Where an entry holds an image, skip the image but reproduce the rest word for word.

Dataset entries
╔══

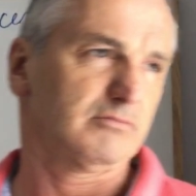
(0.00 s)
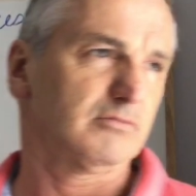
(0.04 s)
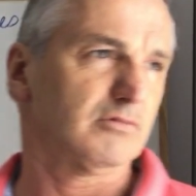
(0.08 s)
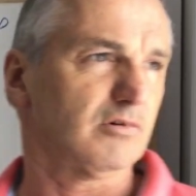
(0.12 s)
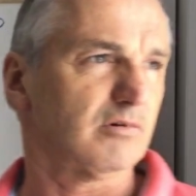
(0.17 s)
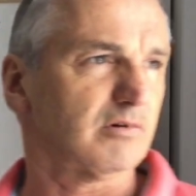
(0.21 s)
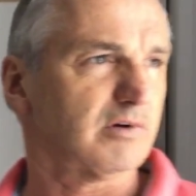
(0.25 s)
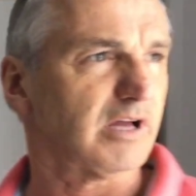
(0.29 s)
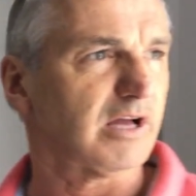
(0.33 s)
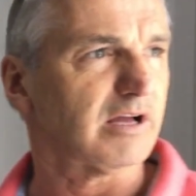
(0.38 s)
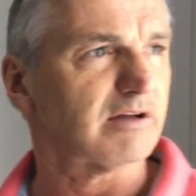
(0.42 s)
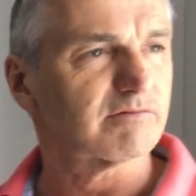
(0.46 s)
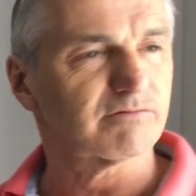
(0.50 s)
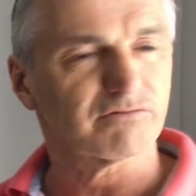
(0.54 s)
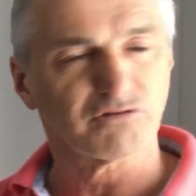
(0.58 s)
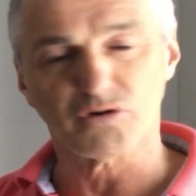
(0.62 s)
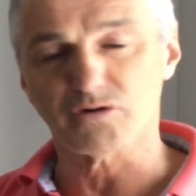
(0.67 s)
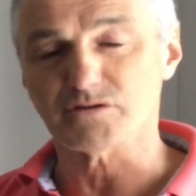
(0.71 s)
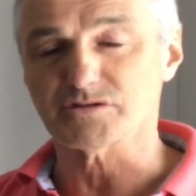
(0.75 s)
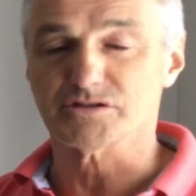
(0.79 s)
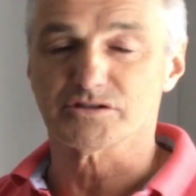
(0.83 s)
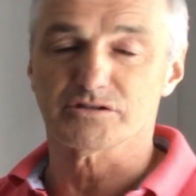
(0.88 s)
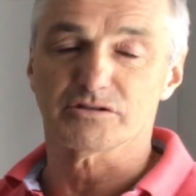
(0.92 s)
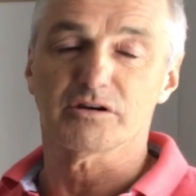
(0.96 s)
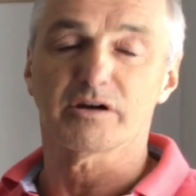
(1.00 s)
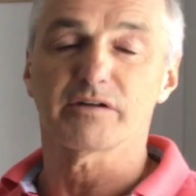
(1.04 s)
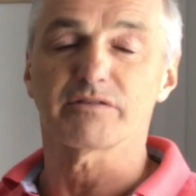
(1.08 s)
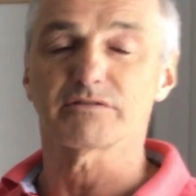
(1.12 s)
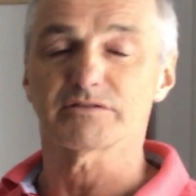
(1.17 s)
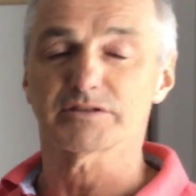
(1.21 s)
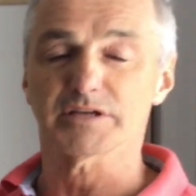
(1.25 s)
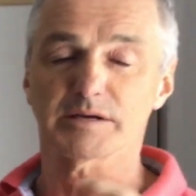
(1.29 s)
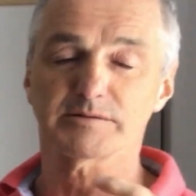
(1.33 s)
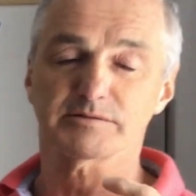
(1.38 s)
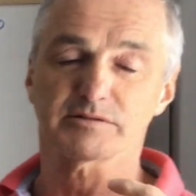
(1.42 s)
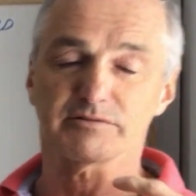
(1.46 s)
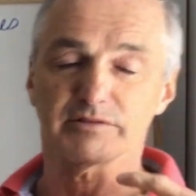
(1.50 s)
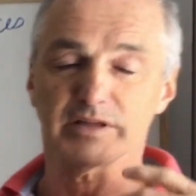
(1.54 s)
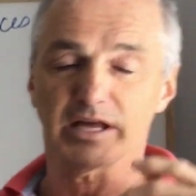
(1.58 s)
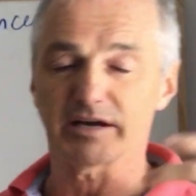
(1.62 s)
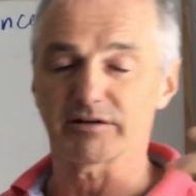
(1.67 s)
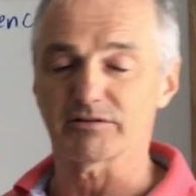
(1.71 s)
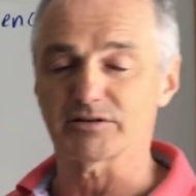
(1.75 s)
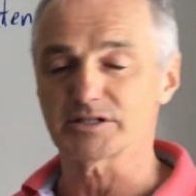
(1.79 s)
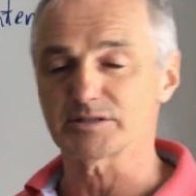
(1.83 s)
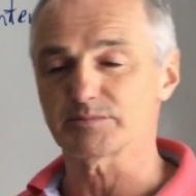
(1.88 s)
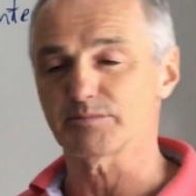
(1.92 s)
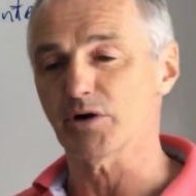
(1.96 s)
Okay, of course there are other types of
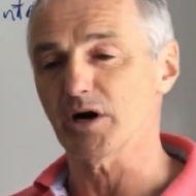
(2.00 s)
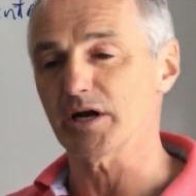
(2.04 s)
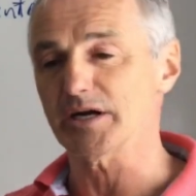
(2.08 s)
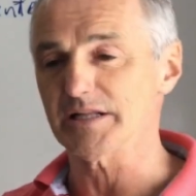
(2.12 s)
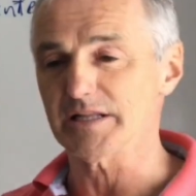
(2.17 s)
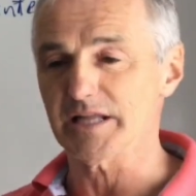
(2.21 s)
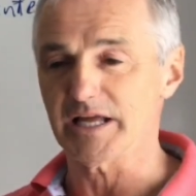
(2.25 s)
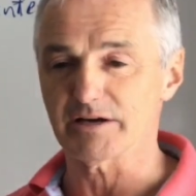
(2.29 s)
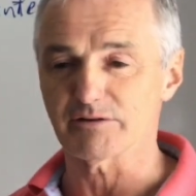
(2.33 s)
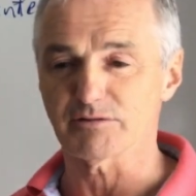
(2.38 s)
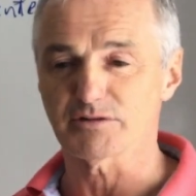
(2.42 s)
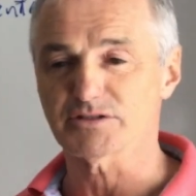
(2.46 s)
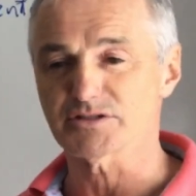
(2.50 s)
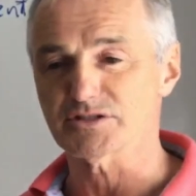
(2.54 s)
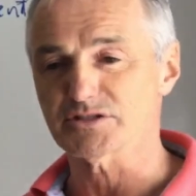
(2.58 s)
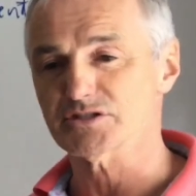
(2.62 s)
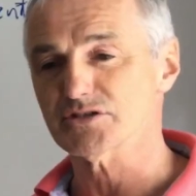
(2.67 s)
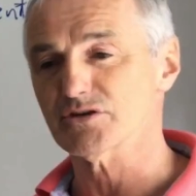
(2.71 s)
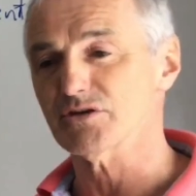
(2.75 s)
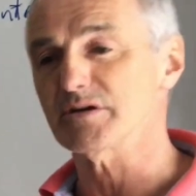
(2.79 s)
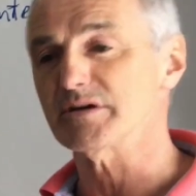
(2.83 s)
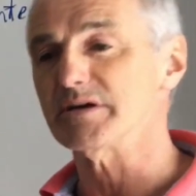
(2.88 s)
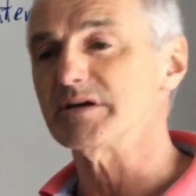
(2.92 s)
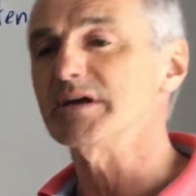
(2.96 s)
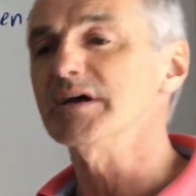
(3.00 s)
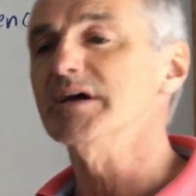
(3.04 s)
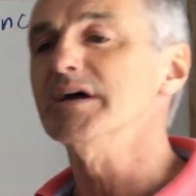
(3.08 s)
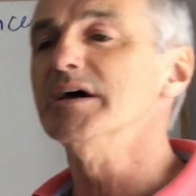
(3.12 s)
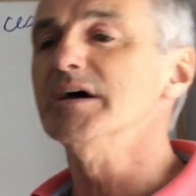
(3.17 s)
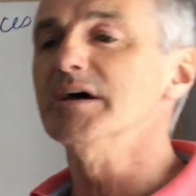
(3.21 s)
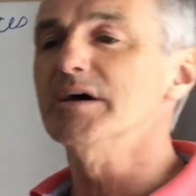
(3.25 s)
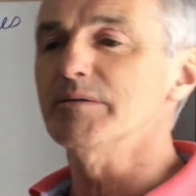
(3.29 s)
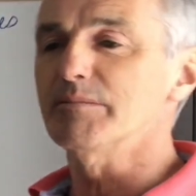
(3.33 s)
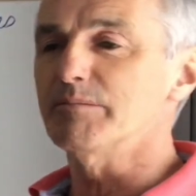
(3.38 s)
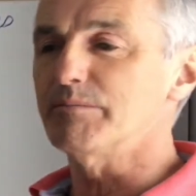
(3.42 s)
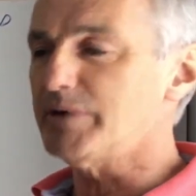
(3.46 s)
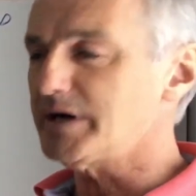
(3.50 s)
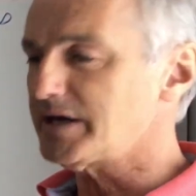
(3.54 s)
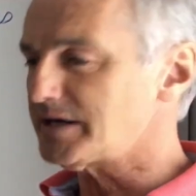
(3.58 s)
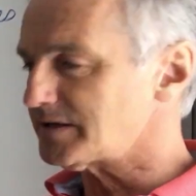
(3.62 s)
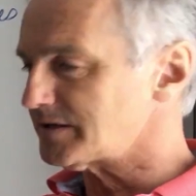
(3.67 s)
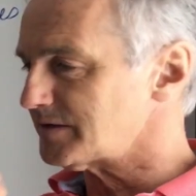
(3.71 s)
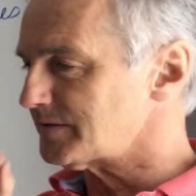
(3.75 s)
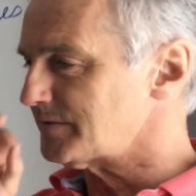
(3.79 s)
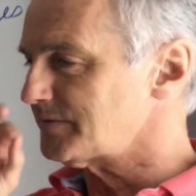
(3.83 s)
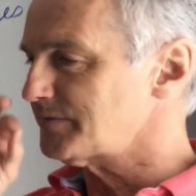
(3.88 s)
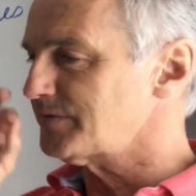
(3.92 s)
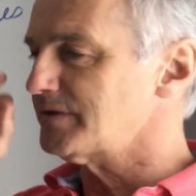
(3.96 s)
language, body language and so on, but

╚══

**RESPONSE TO THIS TASK**
(0.00 s)
(0.04 s)
(0.08 s)
(0.12 s)
(0.17 s)
(0.21 s)
(0.25 s)
(0.29 s)
(0.33 s)
(0.38 s)
(0.42 s)
(0.46 s)
(0.50 s)
(0.54 s)
(0.58 s)
(0.62 s)
(0.67 s)
(0.71 s)
(0.75 s)
(0.79 s)
(0.83 s)
(0.88 s)
(0.92 s)
(0.96 s)
(1.00 s)
(1.04 s)
(1.08 s)
(1.12 s)
(1.17 s)
(1.21 s)
(1.25 s)
(1.29 s)
(1.33 s)
(1.38 s)
(1.42 s)
(1.46 s)
(1.50 s)
(1.54 s)
(1.58 s)
(1.62 s)
(1.67 s)
(1.71 s)
(1.75 s)
(1.79 s)
(1.83 s)
(1.88 s)
(1.92 s)
(1.96 s)
Okay, of course there are other types of
(2.00 s)
(2.04 s)
(2.08 s)
(2.12 s)
(2.17 s)
(2.21 s)
(2.25 s)
(2.29 s)
(2.33 s)
(2.38 s)
(2.42 s)
(2.46 s)
(2.50 s)
(2.54 s)
(2.58 s)
(2.62 s)
(2.67 s)
(2.71 s)
(2.75 s)
(2.79 s)
(2.83 s)
(2.88 s)
(2.92 s)
(2.96 s)
(3.00 s)
(3.04 s)
(3.08 s)
(3.12 s)
(3.17 s)
(3.21 s)
(3.25 s)
(3.29 s)
(3.33 s)
(3.38 s)
(3.42 s)
(3.46 s)
(3.50 s)
(3.54 s)
(3.58 s)
(3.62 s)
(3.67 s)
(3.71 s)
(3.75 s)
(3.79 s)
(3.83 s)
(3.88 s)
(3.92 s)
(3.96 s)
language, body language and so on, but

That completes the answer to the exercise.